[TASK STATEMENT] Omit the images and return the remaining entries unchanged.
### EXERCISE DATA ###
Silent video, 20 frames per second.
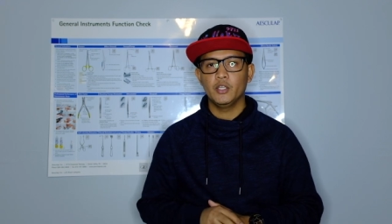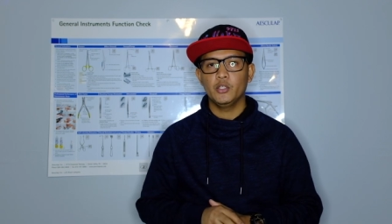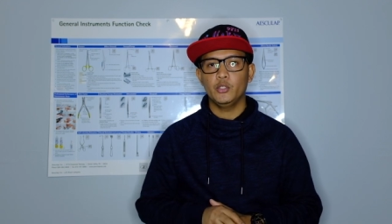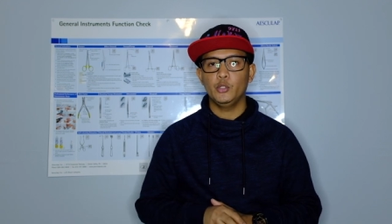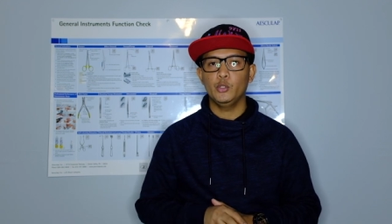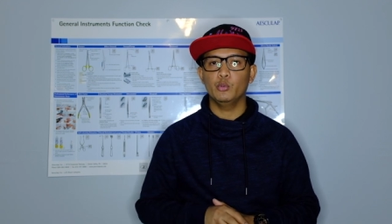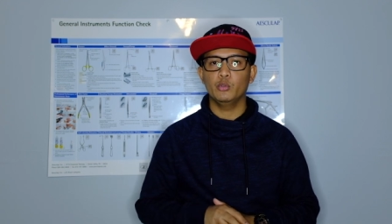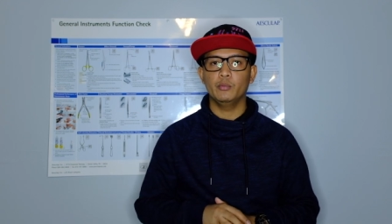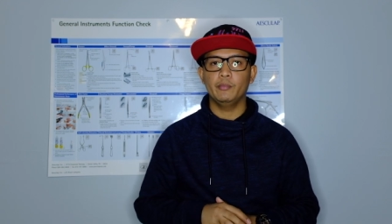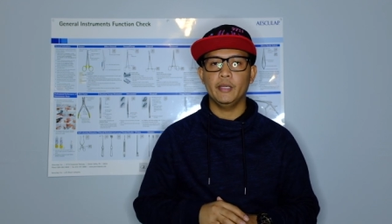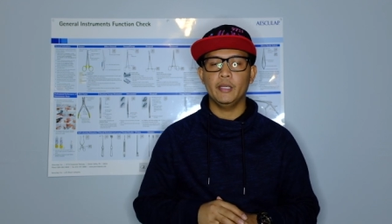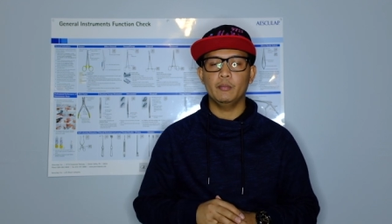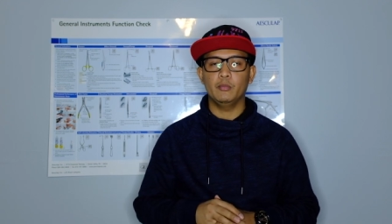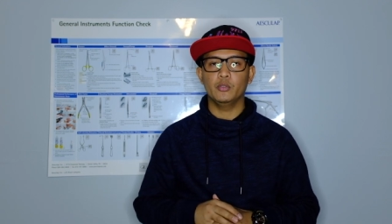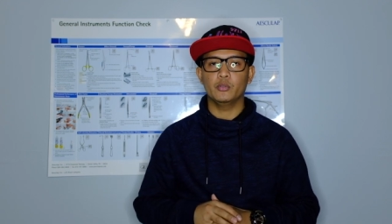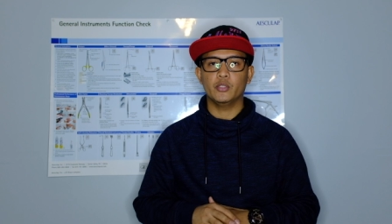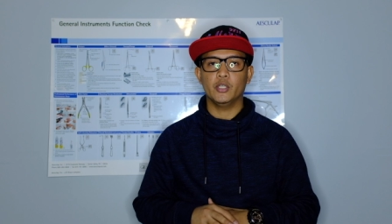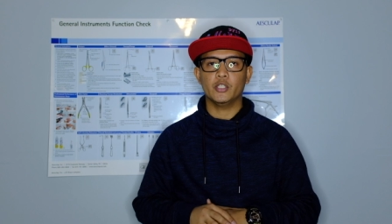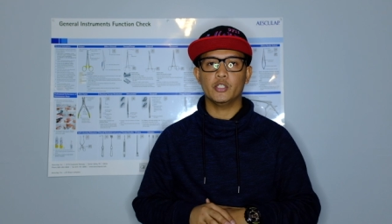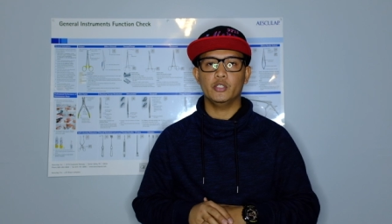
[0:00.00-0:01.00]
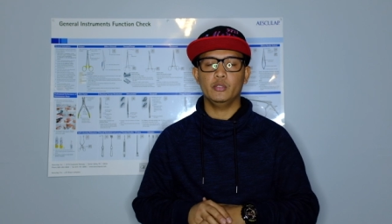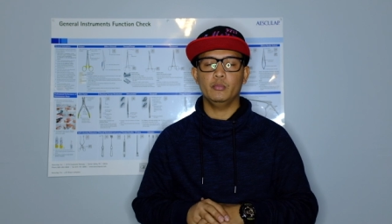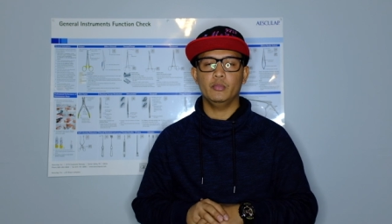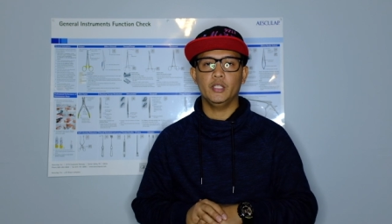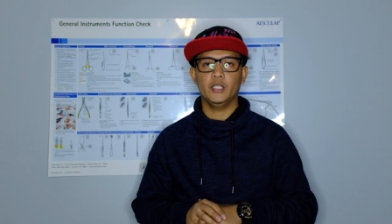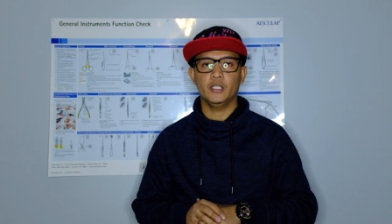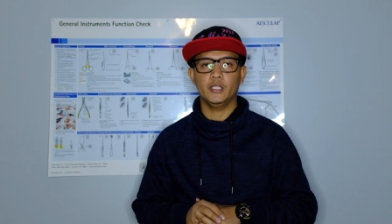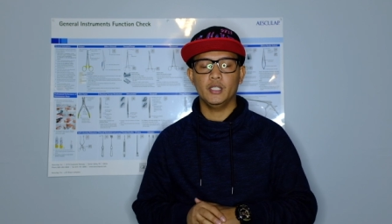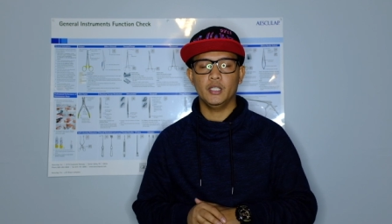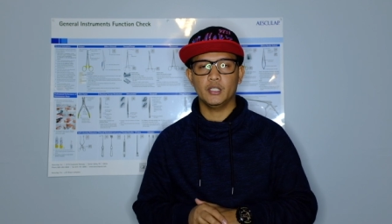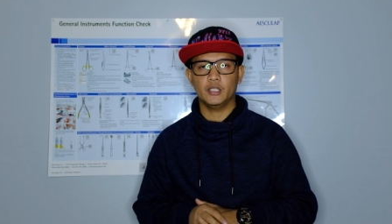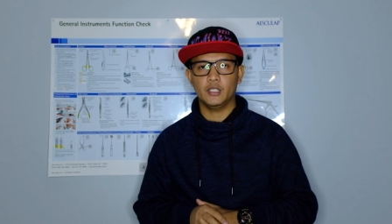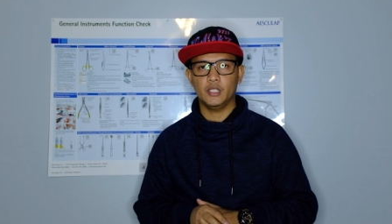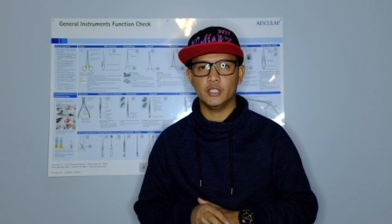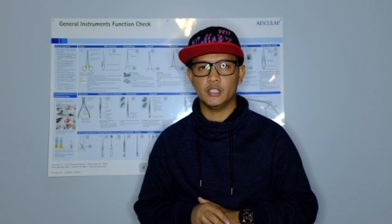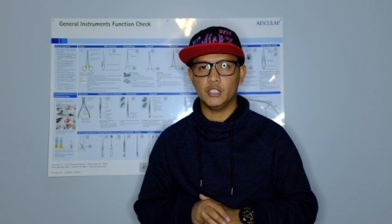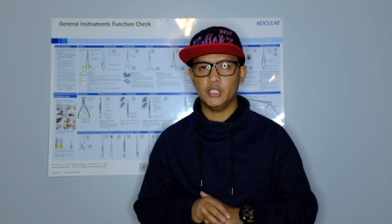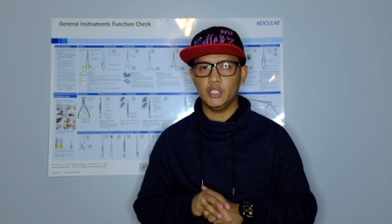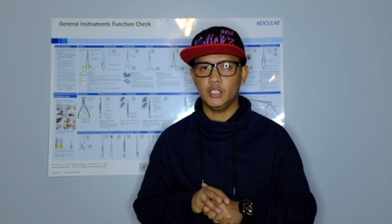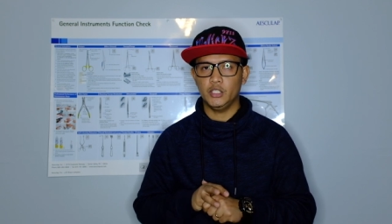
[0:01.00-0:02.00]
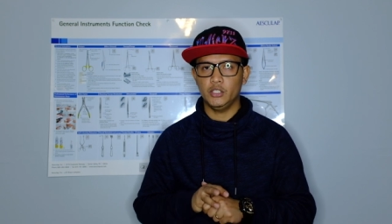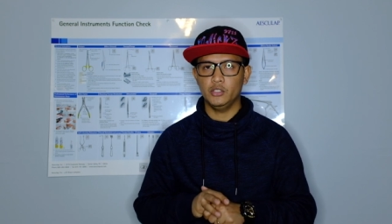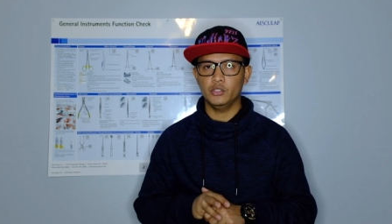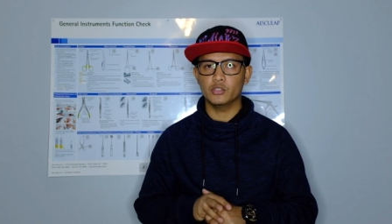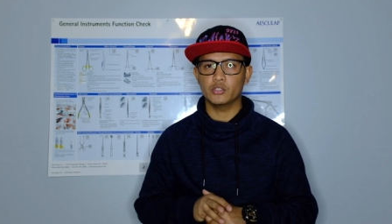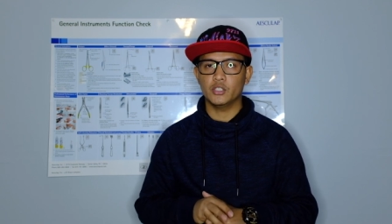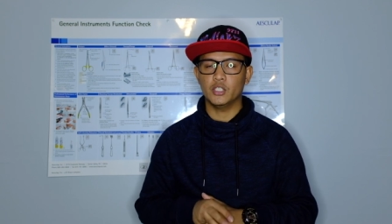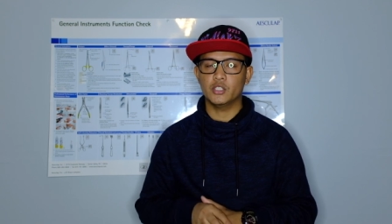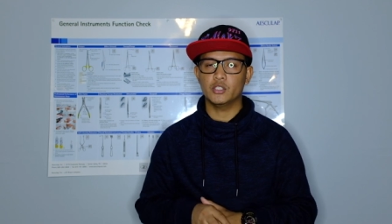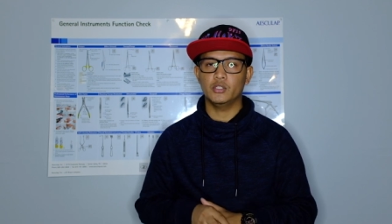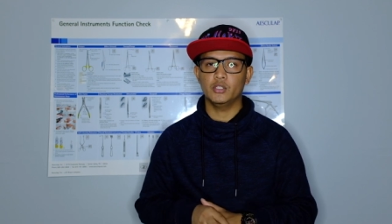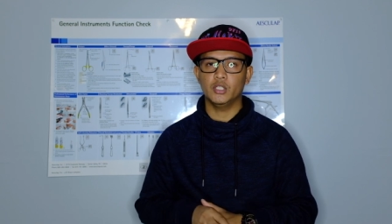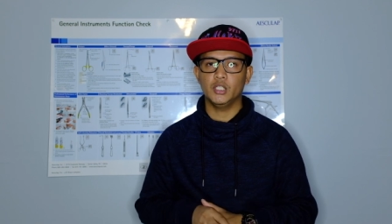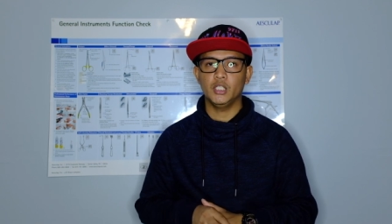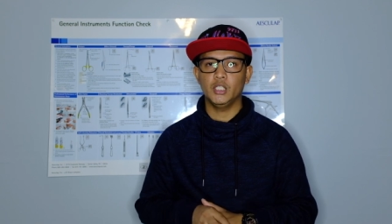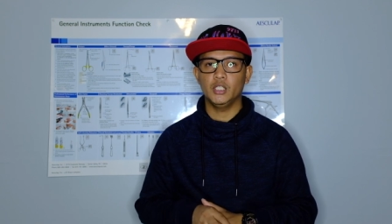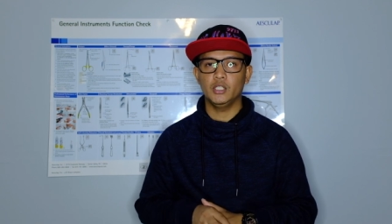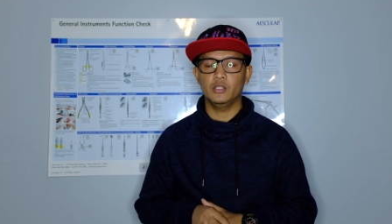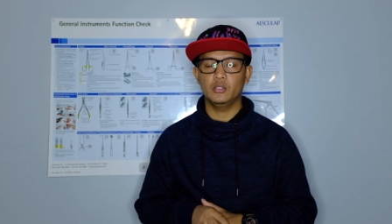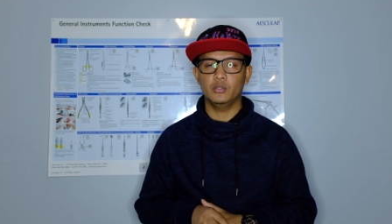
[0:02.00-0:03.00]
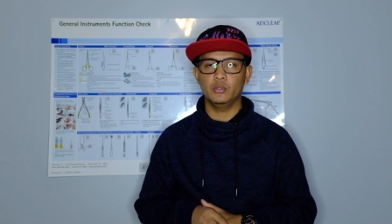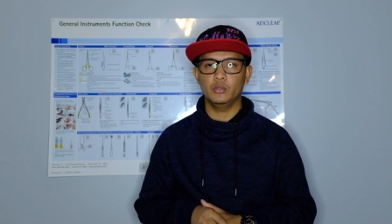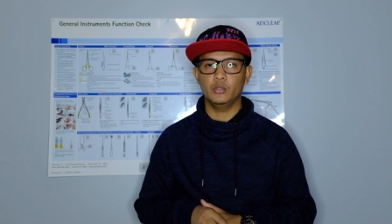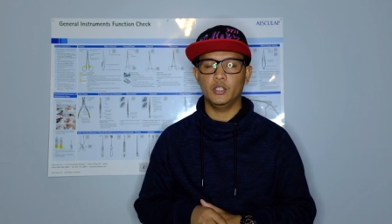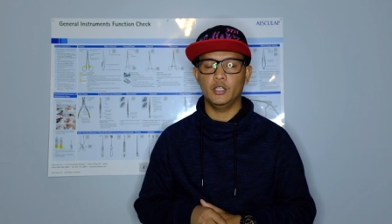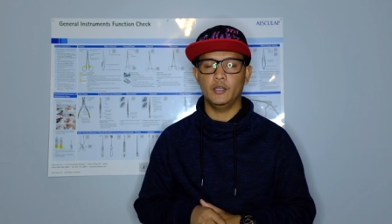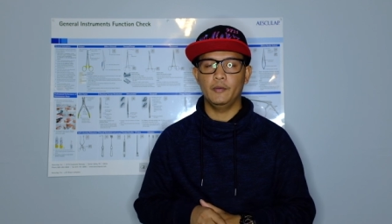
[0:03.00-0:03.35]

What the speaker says: you would be able to accumulate that CEUs that you need to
###
[WRITTEN RESPONSE]
Silent video, 20 frames per second.
[0:00.00-0:01.00]
[0:01.00-0:02.00]
[0:02.00-0:03.00]
[0:03.00-0:03.35]

What the speaker says: you would be able to accumulate that CEUs that you need to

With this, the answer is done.